L'assessore al Bilancio Gaetano Orto e il sindaco Marco Giorgianni
L’assessore al Bilancio Gaetano Orto e il sindaco Marco Giorgianni

Concesso il 75% del trasferimento regionale per il 2015, il restante 25% nel 2016. Mancano 800 mila euro. Lo strumento, prossimamente in Consiglio, si chiude col parere negativo del Dirigente. 

Lipari- Mentre il Governo regionale si approva il previsionale 2016 molti comuni siciliani, commissariati e a rischio dissesto finanziario, non sanno ancora come chiudere quello del 2015 se non rivolgendosi al Tar. E’ quanto ha deciso , ad esempio, la giunta guidata dal sindaco Marco Giorgianni in seguito alla drastica riduzione dei trasferimenti sancita da palazzo d’Orleans , con il decreto dirigenziale dello scorso 28 ottobre, in Gazzetta ufficiale da appena una settimana, cioè dallo scorso 11 dicembre. Il decreto stabilisce di imputare al Comune di Lipari , dal fondo per le autonomie locali, solo il 75% dei trasferimenti spettanti per il 2015 e il restante 25 % per il 2012. Tradotto significa che manca per il 2015 la copertura per 800 mila euro che l’Amministrazione non sa dove prendere , se si considera, peraltro, che il termine ultimo per aumentare la tassazione è scaduto a fine settembre.

Tutto ciò per l’entrata in vigore dell’armonizzazione dei sistemi contabili che prevede la posta in bilancio delle somme concesse per come le posta nel suo strumento finanziario l’ente concessore . La Giunta comunale , pertanto, non ha avuto altra scelta che approvare il bilancio di previsione, pur con il parere contrario del Ragioniere generale Francesco Subba soltanto su questa anomalia , decidendo, contestualmente, di presentare ricorso e chiederne conto al giudici del Tribunale amministrativo di Catania.

Ma non è tutto.
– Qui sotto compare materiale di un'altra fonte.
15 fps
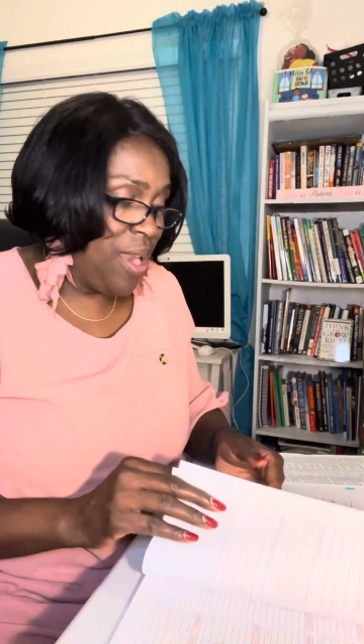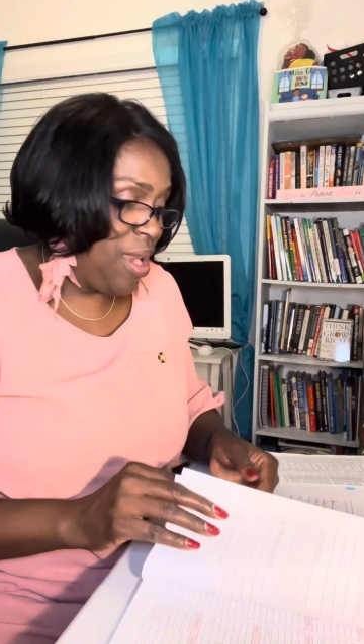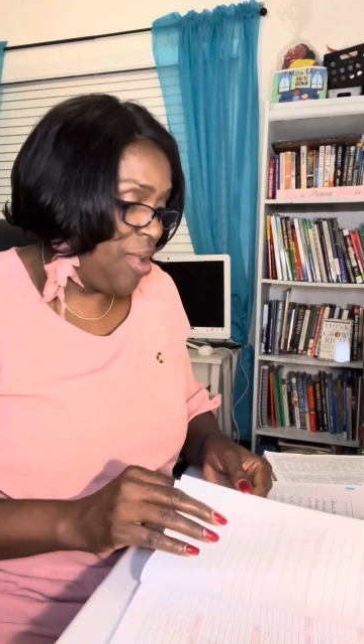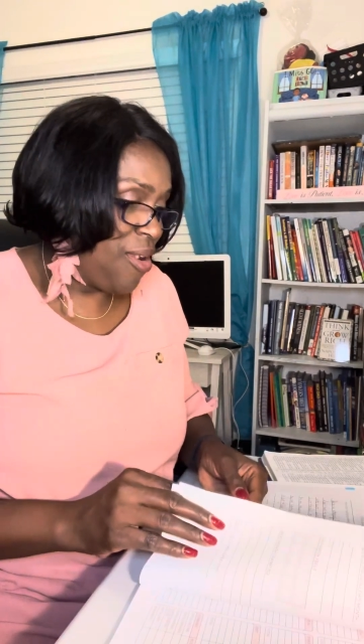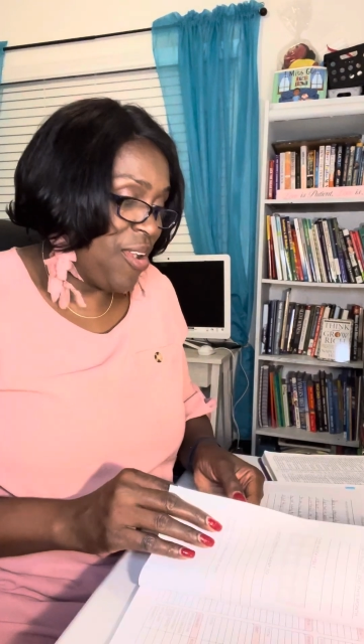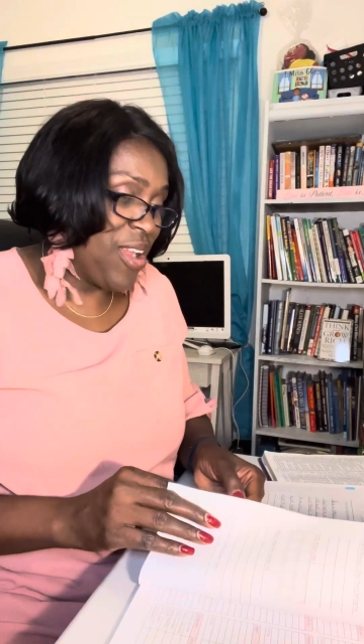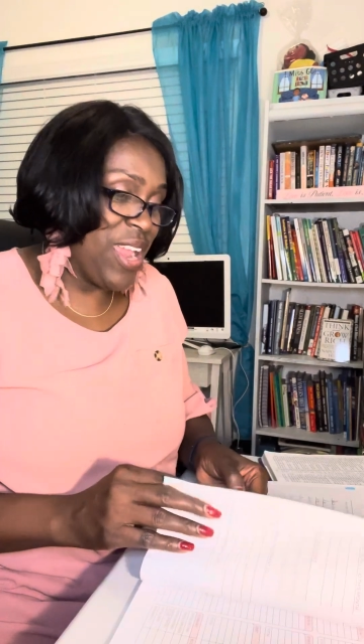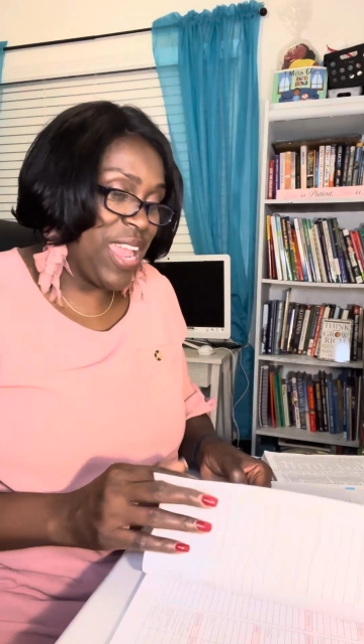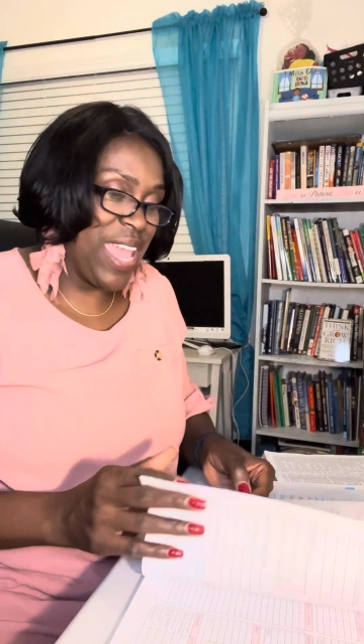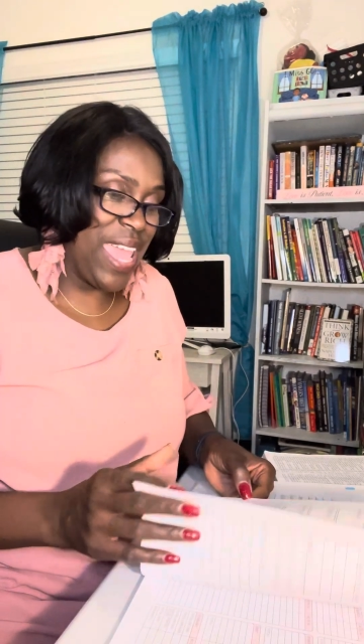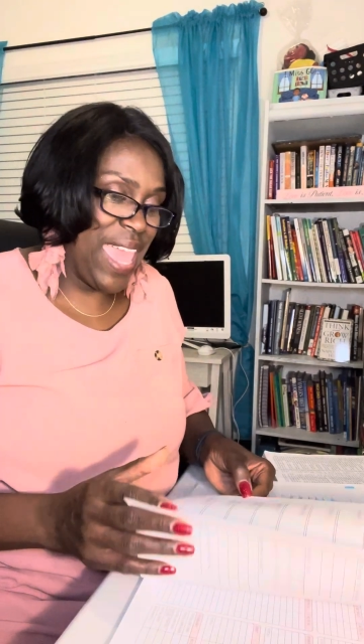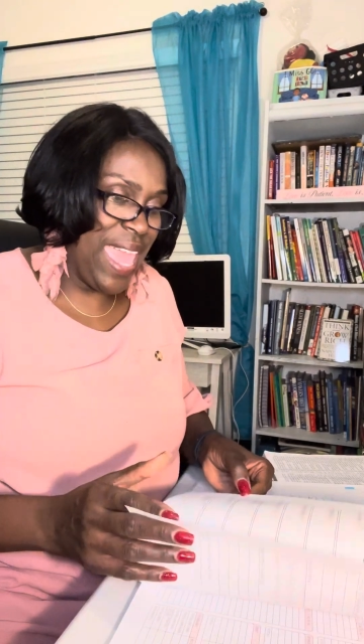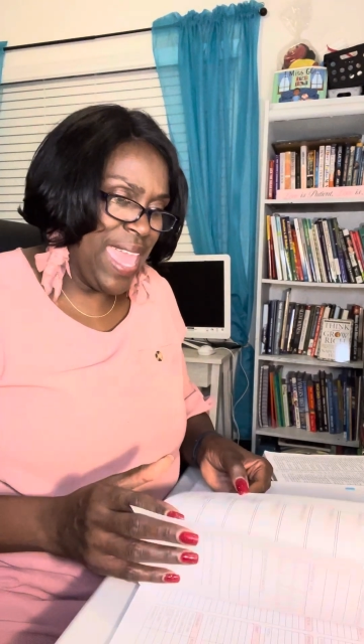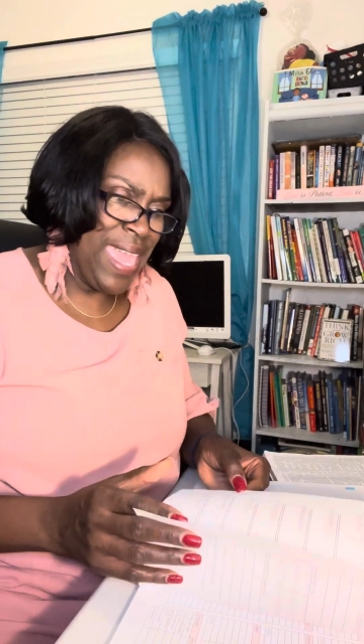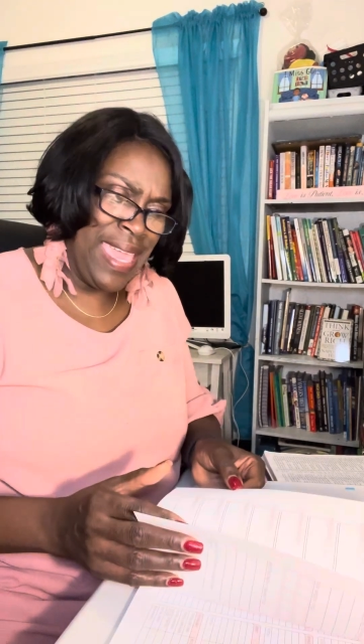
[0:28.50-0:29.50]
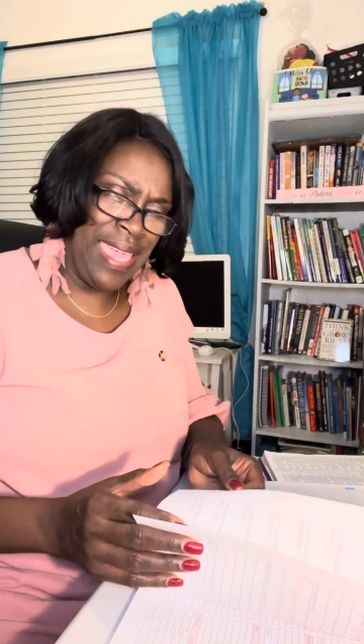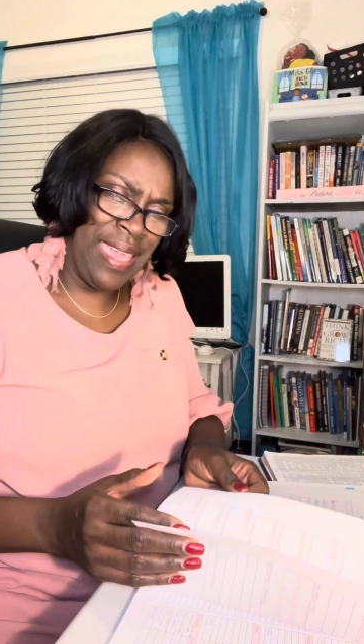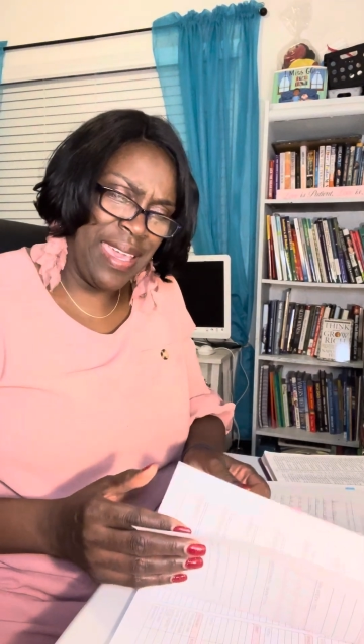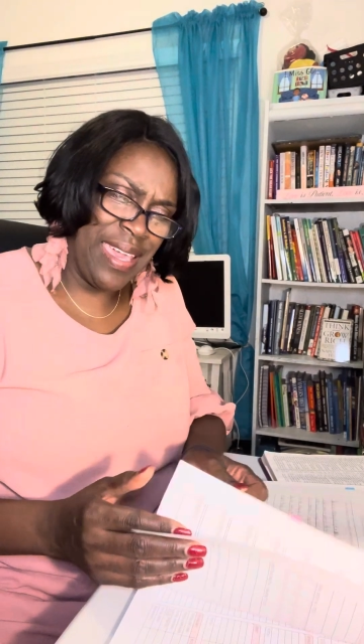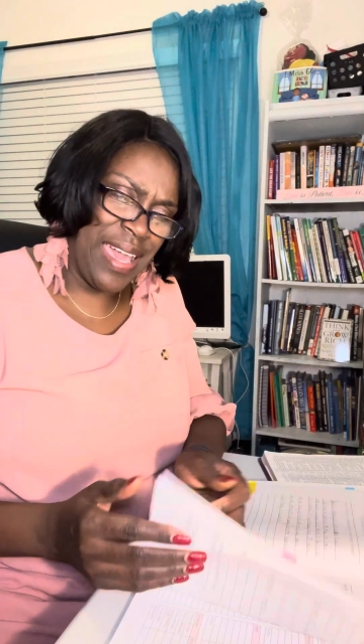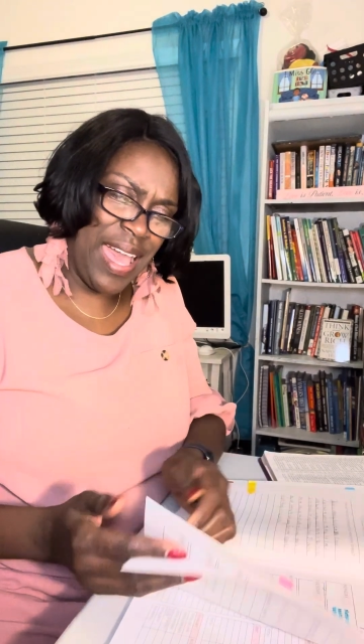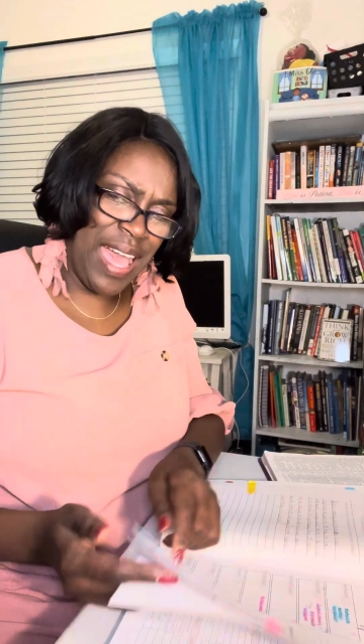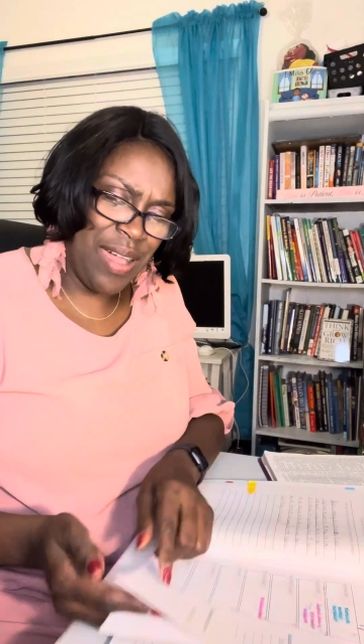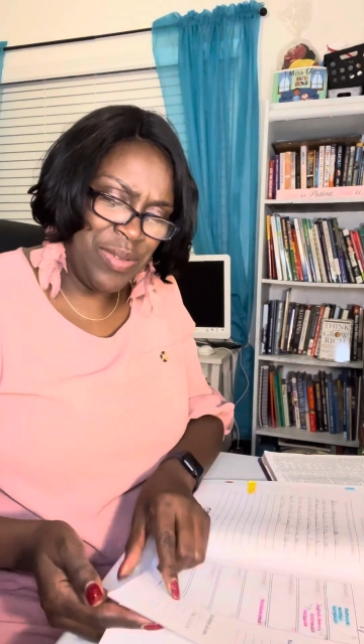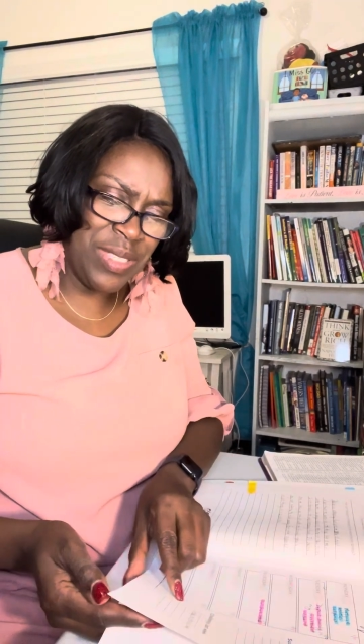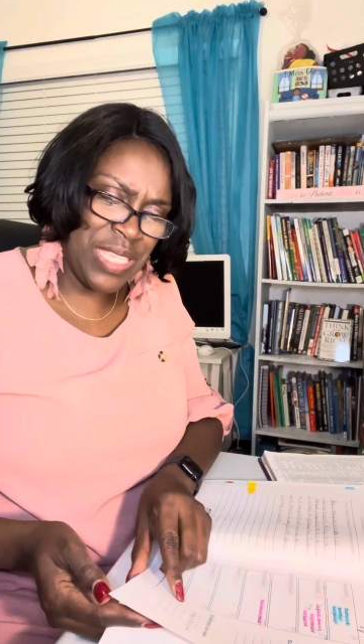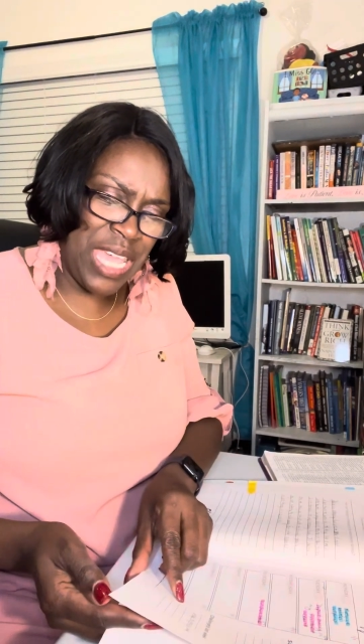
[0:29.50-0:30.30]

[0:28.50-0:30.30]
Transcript: Or, hey, I was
A novembre , come si ricorderà, il Sindaco di Lipari aveva lanciato l’allarme (“ la Regione ci porta al dissesto”) su un’altra questione legata pur sempre alle somme del fondo autonomie locali: la mancata copertura del pesante taglio del 32%, pari a poco più di 500 mila euro, per il servizio di trasporto dei rifiuti via mare. Questo, nonostante la finanziaria regionale 2015 garantisse un importo per il trasferimento rifiuti nella terraferma pari alle spese sostenute nel 2014 e un trasferimento ordinario decurtato del 10% ( come per tutti gli altri comuni) , facendo ipotizzare il pareggio di bilancio sui tagli alla spesa pubblica.

Che , sempre nel caso del Comune di Lipari e nonostante tutto, è stata praticata fino all’osso lasciando al buio tante zone e potendo contare su 100 mila euro in più di incassi sul suolo pubblico tanto per citare le voci più importanti. Dunque, recuperando un gap che già sembrava impossibile. Ora, l’ennesimo problema con un occhio al provvedimento normativo “paracadute” ( contenuto nella legge di stabilità) relativo aumento della tassa di sbarco a 2,50 € ( 5 euro per i vulcani, d’estate) per gli anni avvenire e che dovrebbe essere approvato dal Parlamento a breve.